Exercise requirements -> Whatever appears in the records, retype it exactly, except for the pictures.

Dataset entries
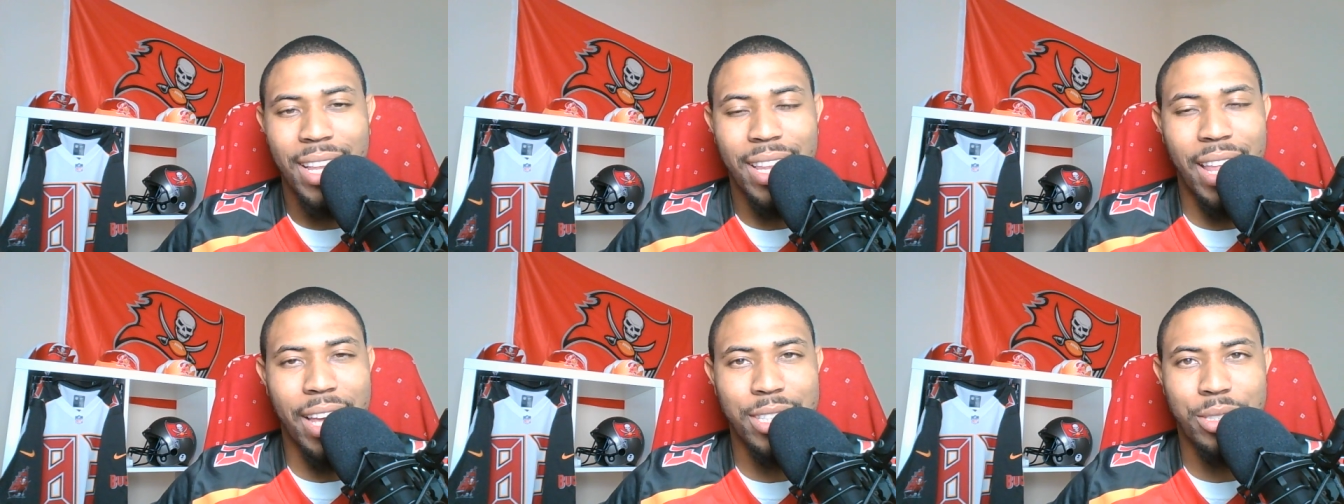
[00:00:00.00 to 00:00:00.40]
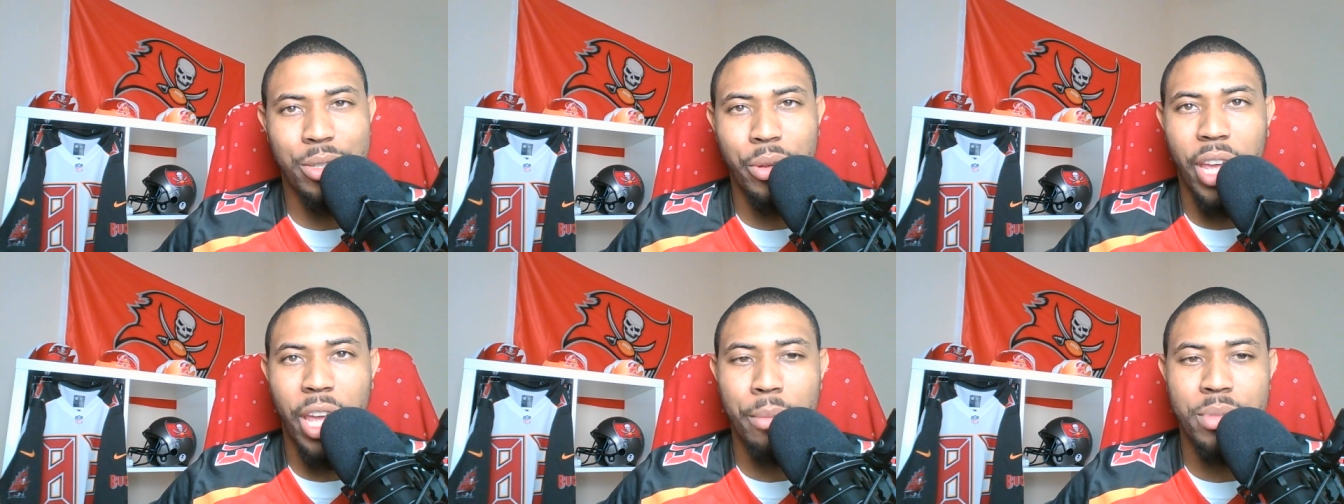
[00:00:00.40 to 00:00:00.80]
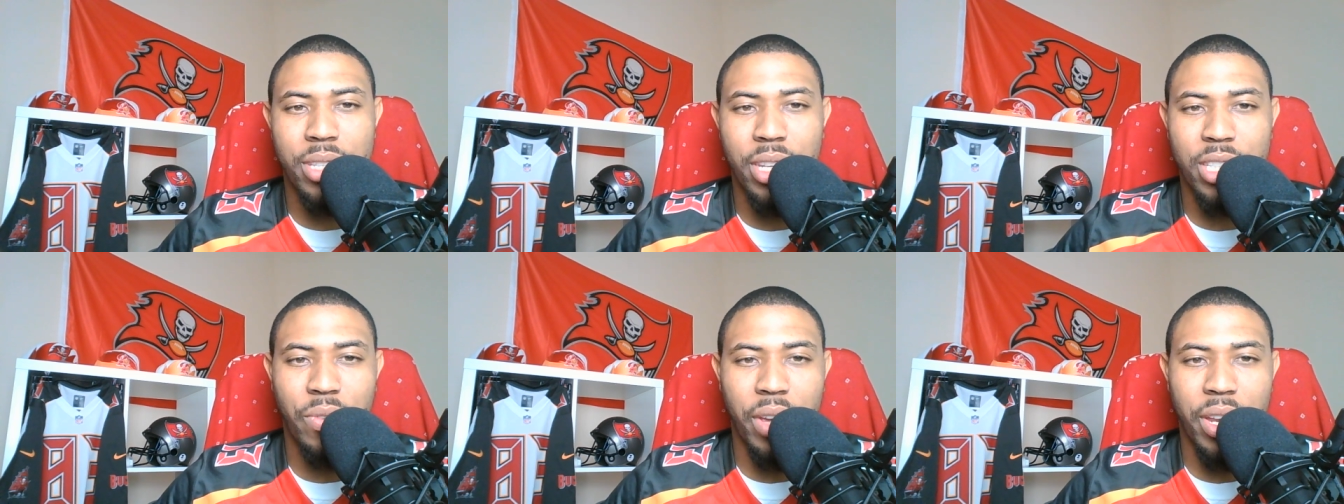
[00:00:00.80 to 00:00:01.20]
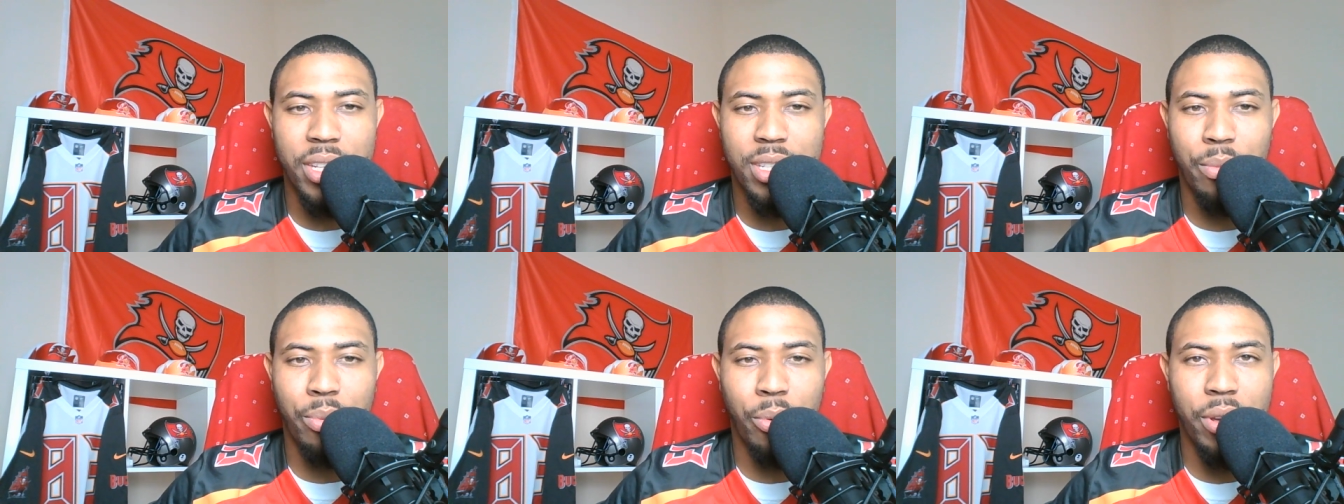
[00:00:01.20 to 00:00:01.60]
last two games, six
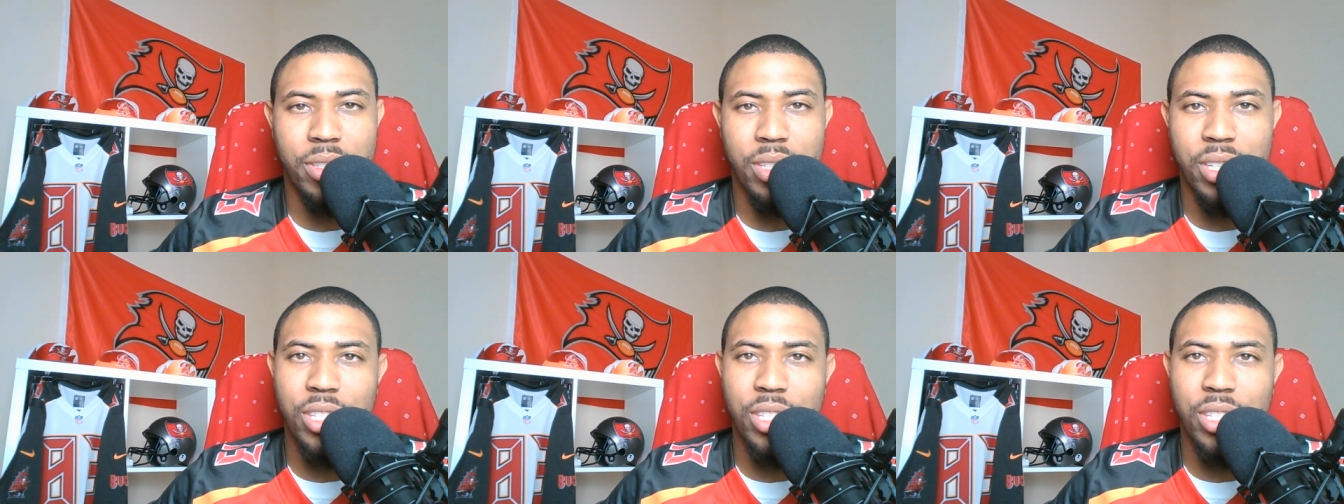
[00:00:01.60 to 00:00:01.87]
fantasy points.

Completed task ->
[00:00:00.00 to 00:00:00.40]
[00:00:00.40 to 00:00:00.80]
[00:00:00.80 to 00:00:01.20]
[00:00:01.20 to 00:00:01.60]
last two games, six
[00:00:01.60 to 00:00:01.87]
fantasy points.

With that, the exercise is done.